Utilitarianism Essay, Research Paper
Utilitarianism
The concept of sustainable development is an attempt to balance two
moral demands placed on the environment. The first demand is for development,
including economic development or growth. It arises mainly from the interests
of people who live in developing countries. Their present poverty gives them a
low quality of life and calls urgently for steps to improve their quality of
life. The second demand is for sustainability, for ensuring that we do not risk
the future in the sake of gains in the present. This arises from the interests
of people in the future who will need access to a reasonable quality of life,
non-renewable resources, unspoiled wilderness, and a healthy biosphere. These
two moral demands do conflict. In fact, economic growth is the prime source of
threats to the natural environment.
We have a rough sense of what a good quality of life for humans consists
of. Also, we can make some rough judgments about when a person’s quality of
life has increased or decreased. Utilitarianism about future generations says
that people should weigh these increases impartially with respect to times. And,
in particular, should not prefer a smaller increase in the present well-being to
larger increases in the future. We should try to maximize the sum of increases
in well-being across times counting future lives equally against those in the
present. Our moral goal should always be to produce the greatest total of such
gains, no matter by whom they are enjoyed.
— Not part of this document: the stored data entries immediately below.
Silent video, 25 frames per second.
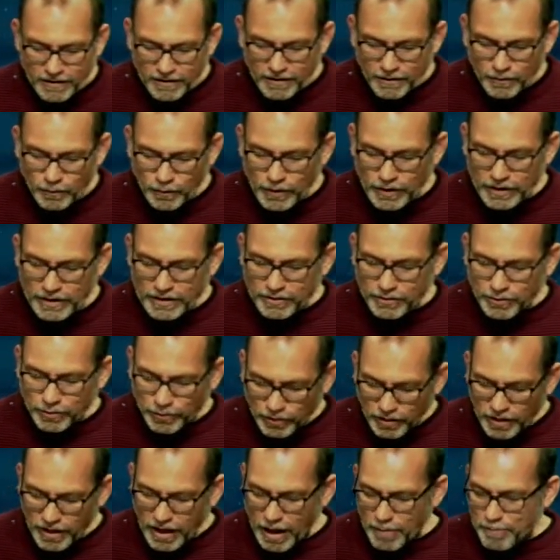was
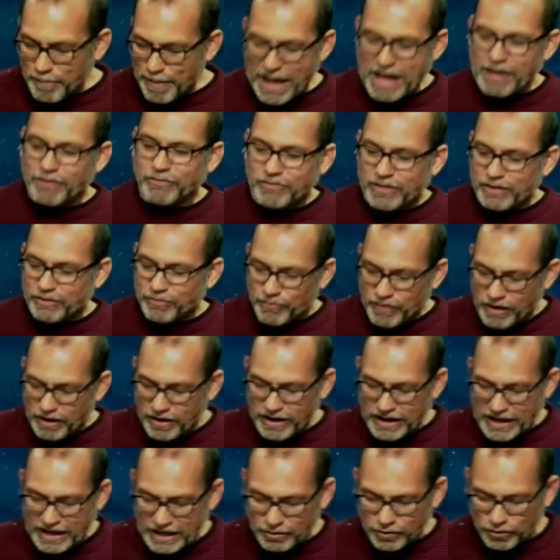about this
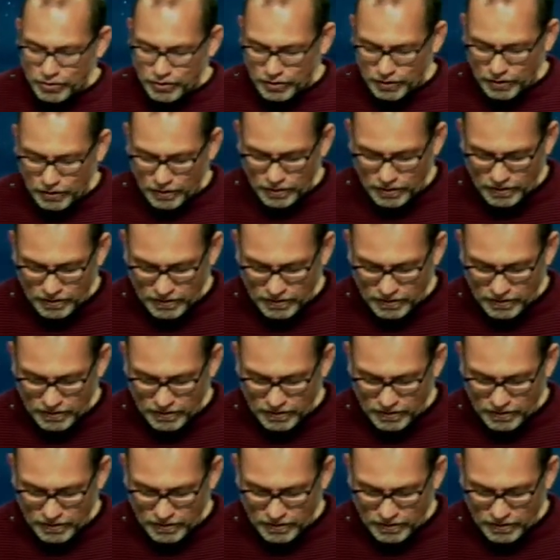very issue.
Utilitarianism has been extensively discussed by philosophers, and many
objections have been raised against it. Two objections are especially relevant
here. First, utilitarianism is an extremely, even excessively demanding moral
view for most humans. If we have a duty always to bring about the best outcome,
than any time we can increase the well-being of others (which is just about at
any time), we have a moral duty to do so. There is no moral time off, no moral
relaxation, nor is there a moral holiday. Humans are always duty bound to
sacrificing something for the benefit of others at a given time. Second,
utilitarianism can favor unequal distributions of well-being. In particular, it
can impose severe deprivations on the few for the sake of gains for the many.
Given its interpretations of impartiality, utilitarianism will count the
deprivations of the few as a moral cost. But, if they produce benefits for
enough people, this cost will be outweighed. Even a severe inequality can be
balanced out and approved of by a utilitarian.
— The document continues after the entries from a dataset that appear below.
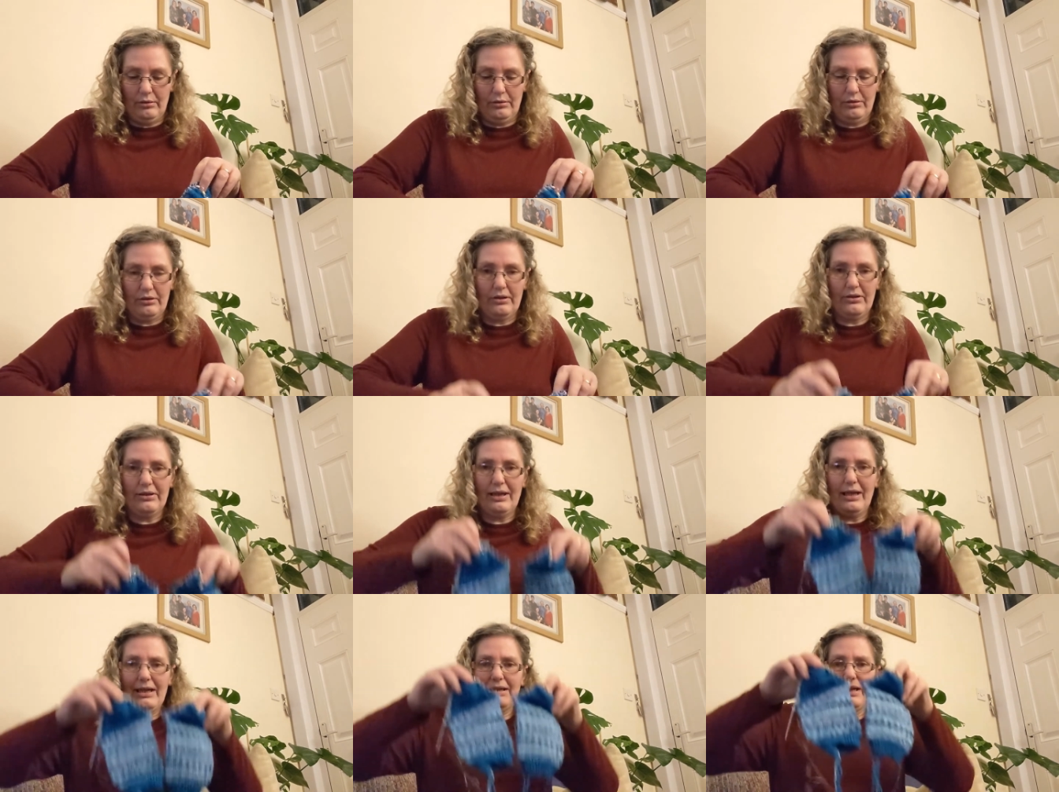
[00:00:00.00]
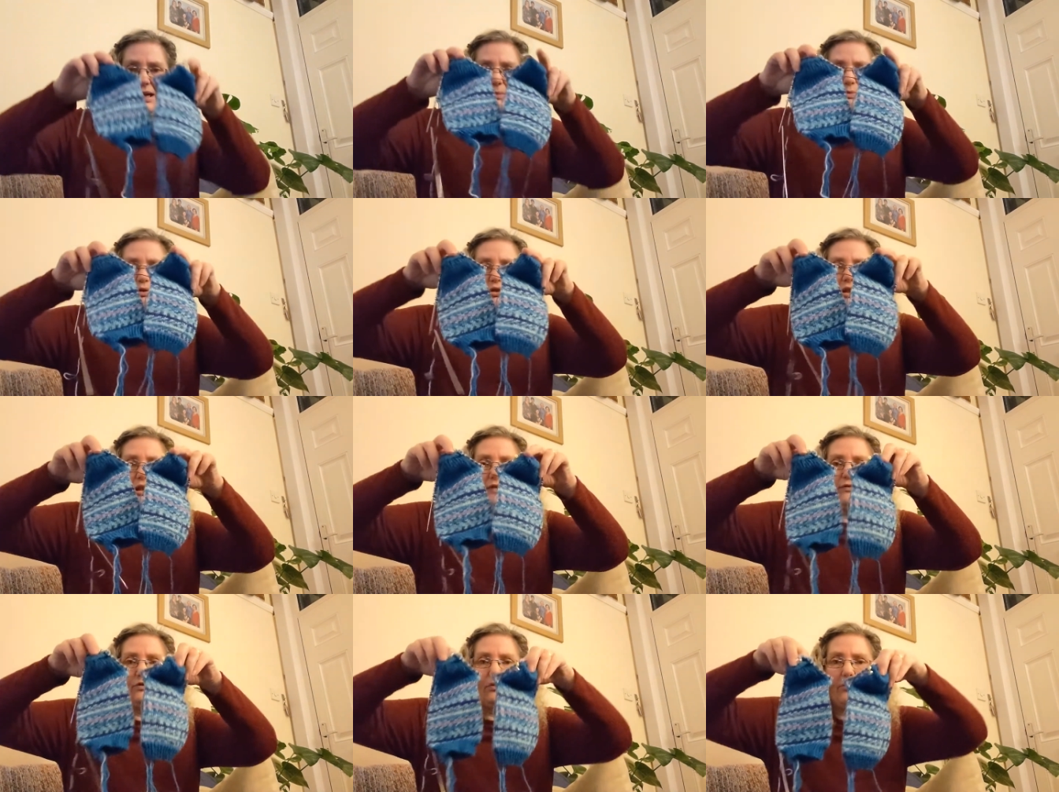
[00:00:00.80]
So that is how much I
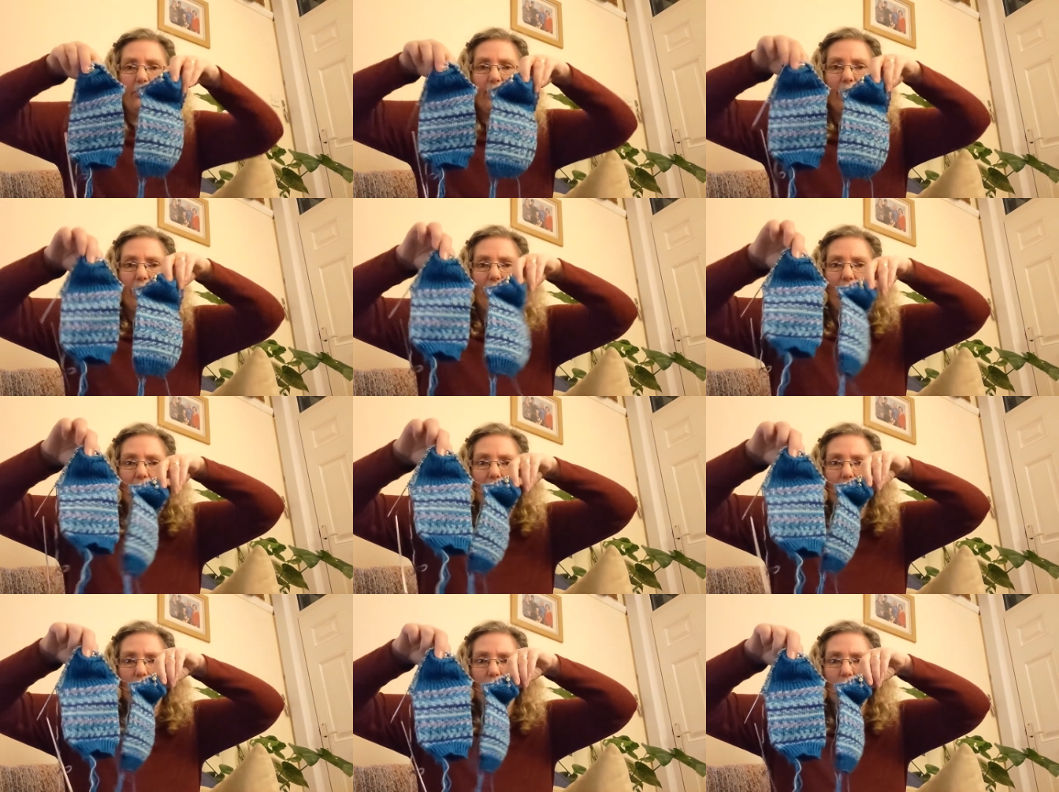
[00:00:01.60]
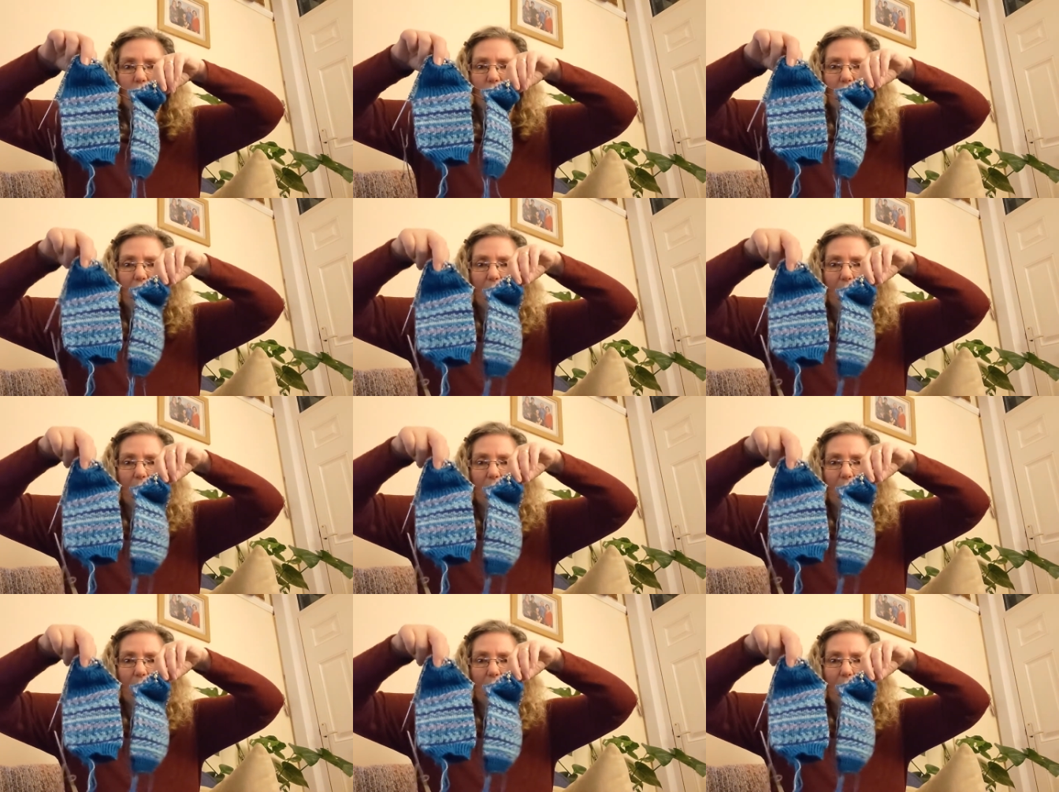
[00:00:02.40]
have done them, which I'm really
Some philosophers, feeling the force of these objections, have proposed
replacing utilitarianism about future generations with an egalitarian view.
This view cares not just about the sum of benefits across generations, but also
about their equitable distribution. We do not sacrifice the worst-off
generation for better-off generations, but aim at equality of conditions among
them. This egalitarian view can take many forms, but a good version has been
proposed by Brian Barry. He says that each generation has a duty to pass on to
its successors a total range of resources and opportunities that is at least as
good as its own.[1] Those generations that enjoy favorable conditions of life
must pass on similar circumstances of life to their future. However,
generations that are less for
required of each generation is that it just pass on a total package of
opportunities that is comparable to its own; whatever the exact composition of
that package may be. Barry’s approach to the egalitarian view can easily be
interpreted as an ethic of outcomes. Assuming this interpretation, is the
egalitarian view the best of our duty concerning future generations? There
seems to be one major objection against Berry’s view.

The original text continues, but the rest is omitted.